Management vendors look to open eyes at N+I

Network management vendors next week will be out in droves at NetWorld+Interop 2002 Las Vegas to show off wares designed to help companies ensure their networks, systems and applications meet expected service levels.

Micromuse Inc., BMC Software Inc. and Aprisma Management Technologies Inc. are among the companies that will try to make a splash at the show.

Micromuse will launch software modules, called Usage Service Monitors, that track and record network and application-resource usage by individual and time of day, among other measures. Along with the company’s NetCool/Omnibus fault management software, the offering could give customers a more comprehensive read on how their networks perform and why certain problems crop up.

The US$80,000 software package consists of Solaris or Linux server software and adapters that run on whatever network device or application server is being monitored. IT resources that can be monitored include routers, switches and firewalls and applications such as those from SAP. The adapters capture use and bandwidth-consumption data on network devices and applications and feed it to the server software, which serves as a repository accessible to net administrators via a Web interface.

“[Micromuse] is now watching how the network is being used, and that can help net managers prioritize which applications need more bandwidth and which devices run more smoothly,” says Paul Bugala, a senior analyst at IDC.

Micromuse also will announce Version 2.2 of its Internet Service Monitors. This software lets customers simulate Web site transactions and capture performance data, and the new version lets companies do this even as a Web site visitor switches from the unsecure part of a Web site to the secure part supported by HTTPS. The software can track every step a Web site visitor takes, letting the company see where performance might suffer.

Another fault-management vendor, Smarts, will use N+I to show off its performance-management software, a new offering called Application Services Manager. The software collects and aggregates performance data from other Smarts products or third-party agents. Smarts says it has written into its software the “symptoms” of problems that could occur with network devices, applications or systems.

Already strong in systems and application performance management, BMC plans to use Interop to show it can play in the network management market, too.

Take Aprisma, for example. This vendor is using N+I to show the latest extension to its Spectrum management system, a new offering dubbed the Web Operator Suite.

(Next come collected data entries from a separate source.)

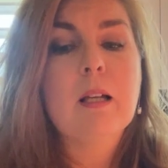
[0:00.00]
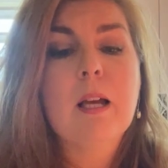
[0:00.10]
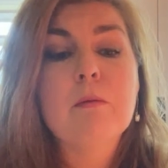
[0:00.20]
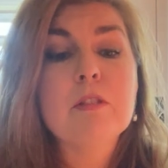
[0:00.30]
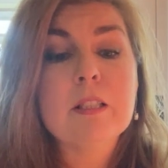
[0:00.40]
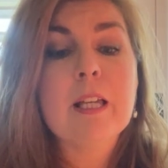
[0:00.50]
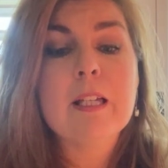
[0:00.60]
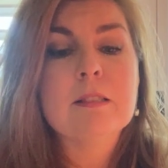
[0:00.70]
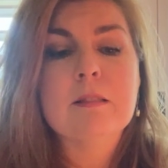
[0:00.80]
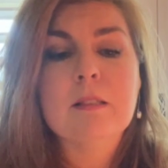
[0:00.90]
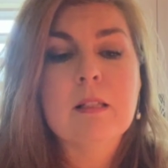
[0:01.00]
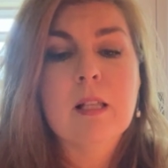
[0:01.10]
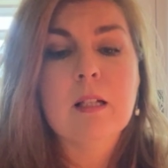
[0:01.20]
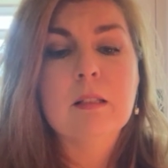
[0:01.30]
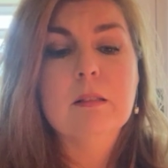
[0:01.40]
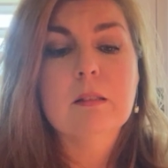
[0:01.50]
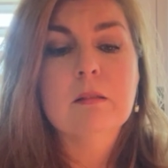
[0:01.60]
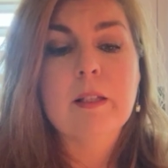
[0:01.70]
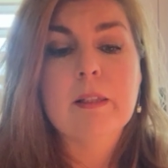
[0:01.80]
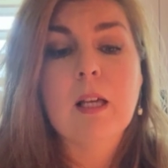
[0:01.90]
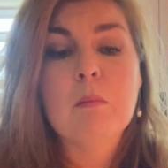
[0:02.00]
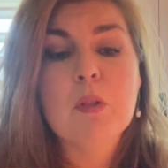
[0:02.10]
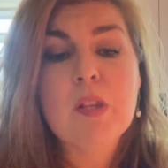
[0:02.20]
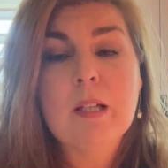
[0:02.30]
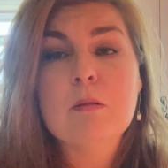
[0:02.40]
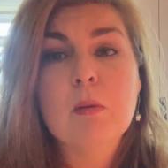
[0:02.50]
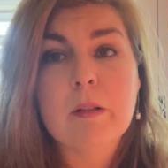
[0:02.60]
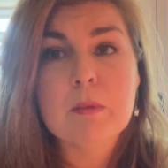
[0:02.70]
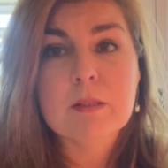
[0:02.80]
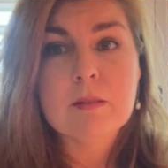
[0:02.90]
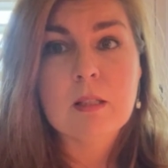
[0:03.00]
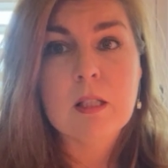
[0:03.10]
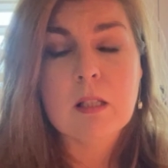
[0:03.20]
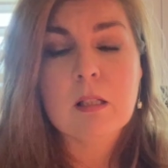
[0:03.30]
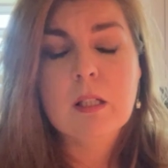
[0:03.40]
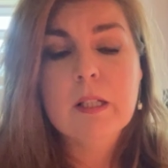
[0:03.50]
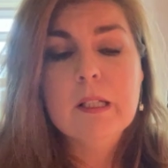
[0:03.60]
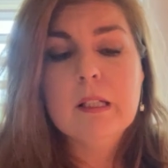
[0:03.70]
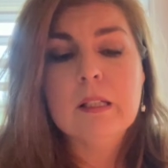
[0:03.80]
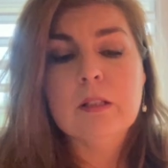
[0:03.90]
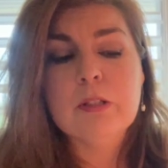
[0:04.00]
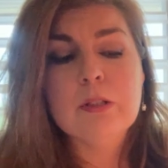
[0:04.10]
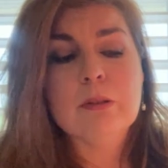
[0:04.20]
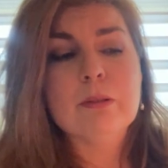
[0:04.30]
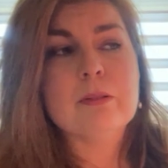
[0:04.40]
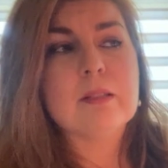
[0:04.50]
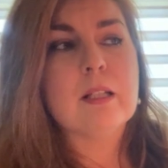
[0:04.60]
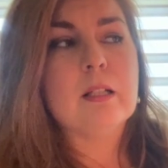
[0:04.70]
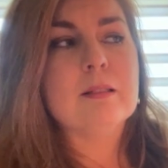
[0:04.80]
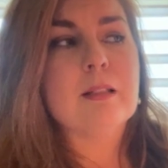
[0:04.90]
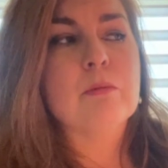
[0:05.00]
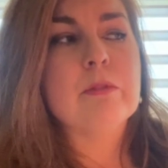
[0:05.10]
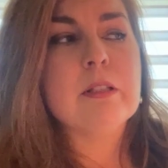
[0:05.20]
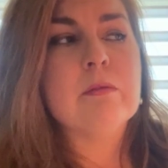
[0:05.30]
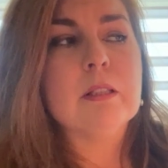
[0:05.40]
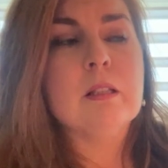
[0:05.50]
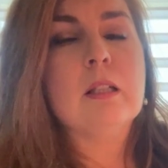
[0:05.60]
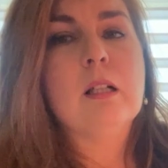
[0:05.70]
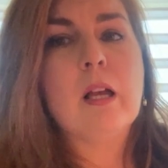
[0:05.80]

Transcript: I, I really hate to say that like that, but that's what I've been seeing in the news, and it's revealingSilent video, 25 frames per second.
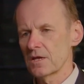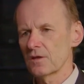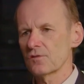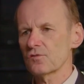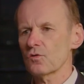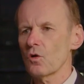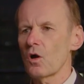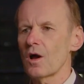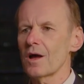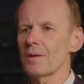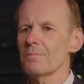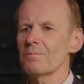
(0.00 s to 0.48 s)

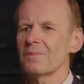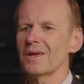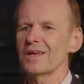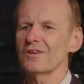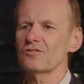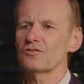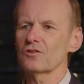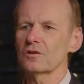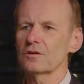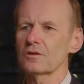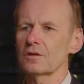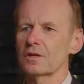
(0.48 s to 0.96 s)
So I
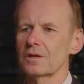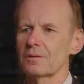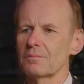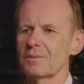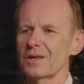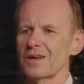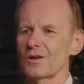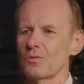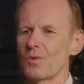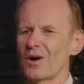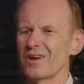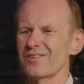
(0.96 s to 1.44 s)
imagine in
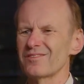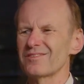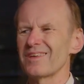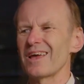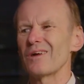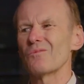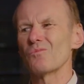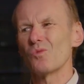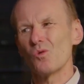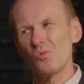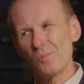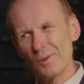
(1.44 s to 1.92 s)
many ways
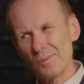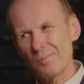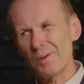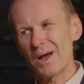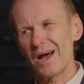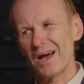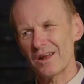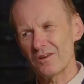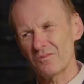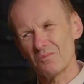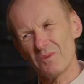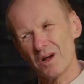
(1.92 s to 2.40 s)
that will be
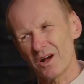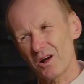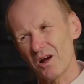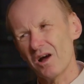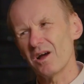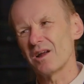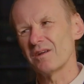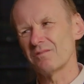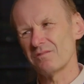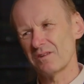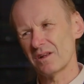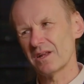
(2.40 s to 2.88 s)
part of my
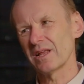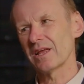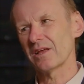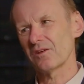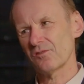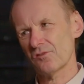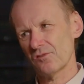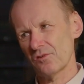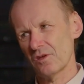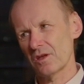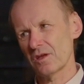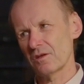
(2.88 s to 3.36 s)
kind of
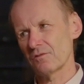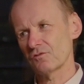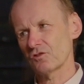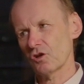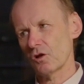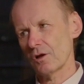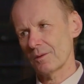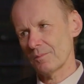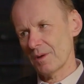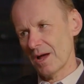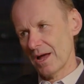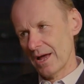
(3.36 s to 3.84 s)
legacy of
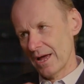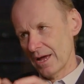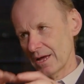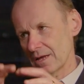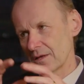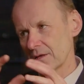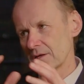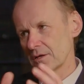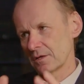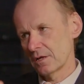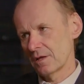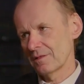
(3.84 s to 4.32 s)
time.
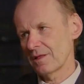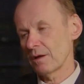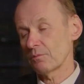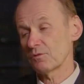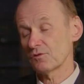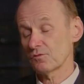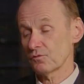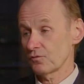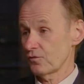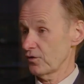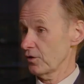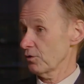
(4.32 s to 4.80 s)
Hey, that
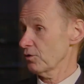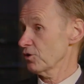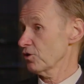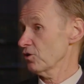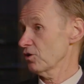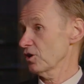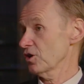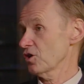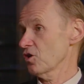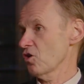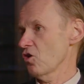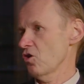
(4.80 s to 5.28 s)
was very
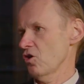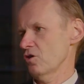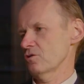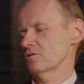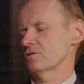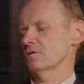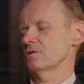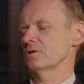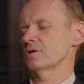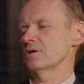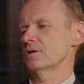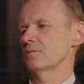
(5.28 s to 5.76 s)
early
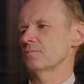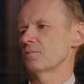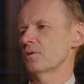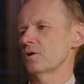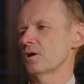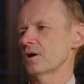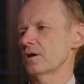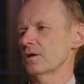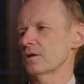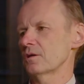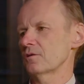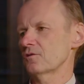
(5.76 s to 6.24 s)
on in
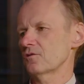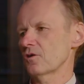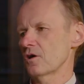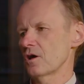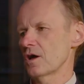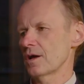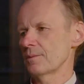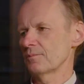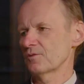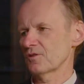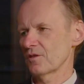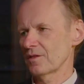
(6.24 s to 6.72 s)
my
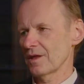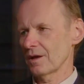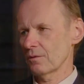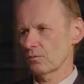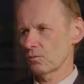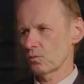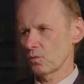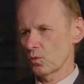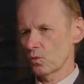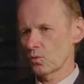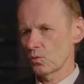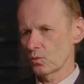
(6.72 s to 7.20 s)
time, so that
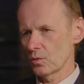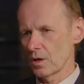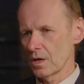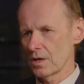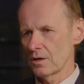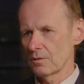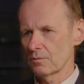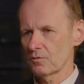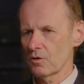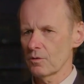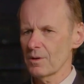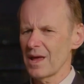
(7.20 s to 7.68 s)
will
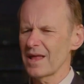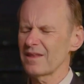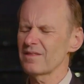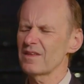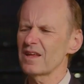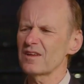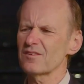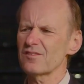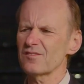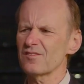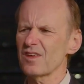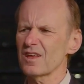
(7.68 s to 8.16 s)
do. And
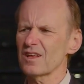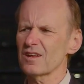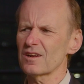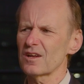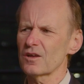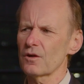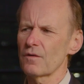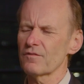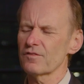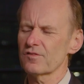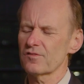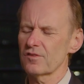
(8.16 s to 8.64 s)
then
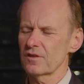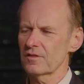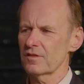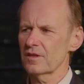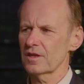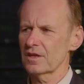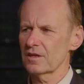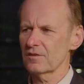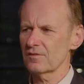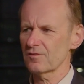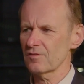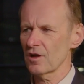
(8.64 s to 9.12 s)
secondly, obviously
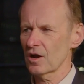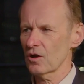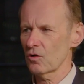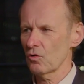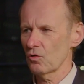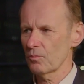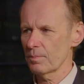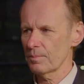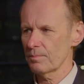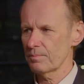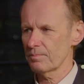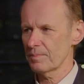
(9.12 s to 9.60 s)
the
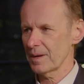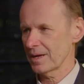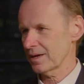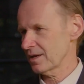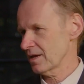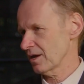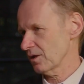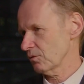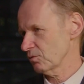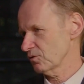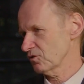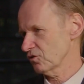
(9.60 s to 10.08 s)
Suncorp
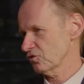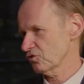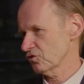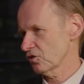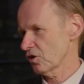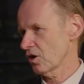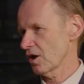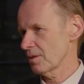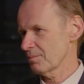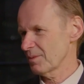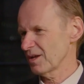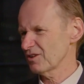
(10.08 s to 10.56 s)
Bank acquisition,
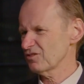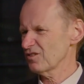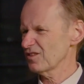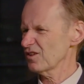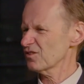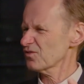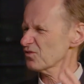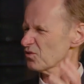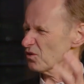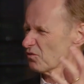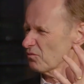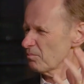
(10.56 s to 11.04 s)
I imagine.
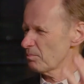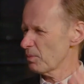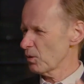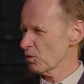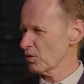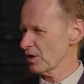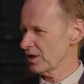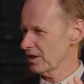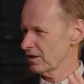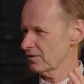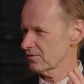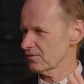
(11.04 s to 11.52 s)
There's sort of
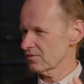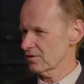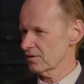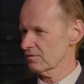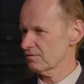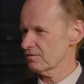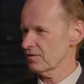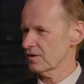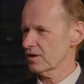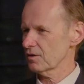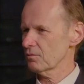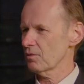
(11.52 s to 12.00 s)
bookends in a
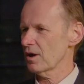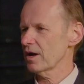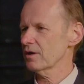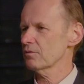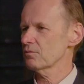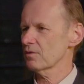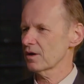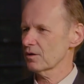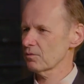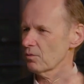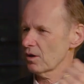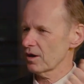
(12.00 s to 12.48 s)
funny way,
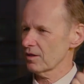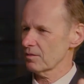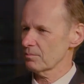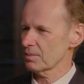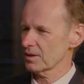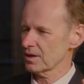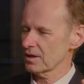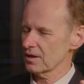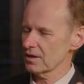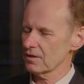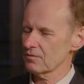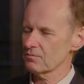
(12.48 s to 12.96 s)
one right at the
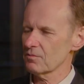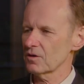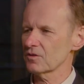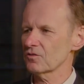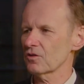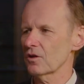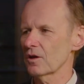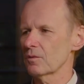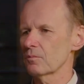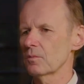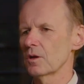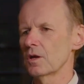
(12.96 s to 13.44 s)
beginning of my
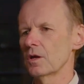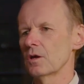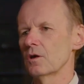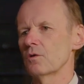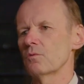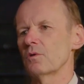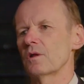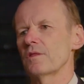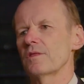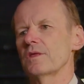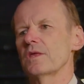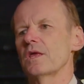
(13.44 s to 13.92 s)
time,
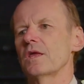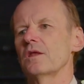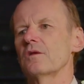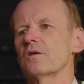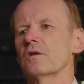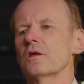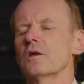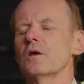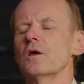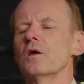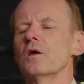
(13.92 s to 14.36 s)
one at the end.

The US$10,000 software is installed on a Web server and lets users personalize the Web interface to deliver information and reports based on their needs. Spectrum comes with a standard Web interface, but the add-on offers more features for users to collect data based on their preferences, search by customized models, and generate event and alarm reports. For example, a network administrator can view data on switch availability, while an application developer could monitor response times on a server.

The new Web features let network administrators group network devices with applications, services and end users, so that if a problem occurs, the software will more quickly show administrators who’s affected, Aprisma says. With this real-time view of what’s affected, users can map out the mission-critical applications and prioritize tasks to ensure services get up and running more quickly.

“The most important issues with a failed router, for example, is the impact on IT service overall,” says Trent Waterhouse, director of product marketing for Aprisma.

The enterprise management software maker also will release two upgraded versions of Spectrum, one for large enterprise networks and one for carriers. Enhancements include support for voice over IP, wireless LAN technologies and storage-area networks.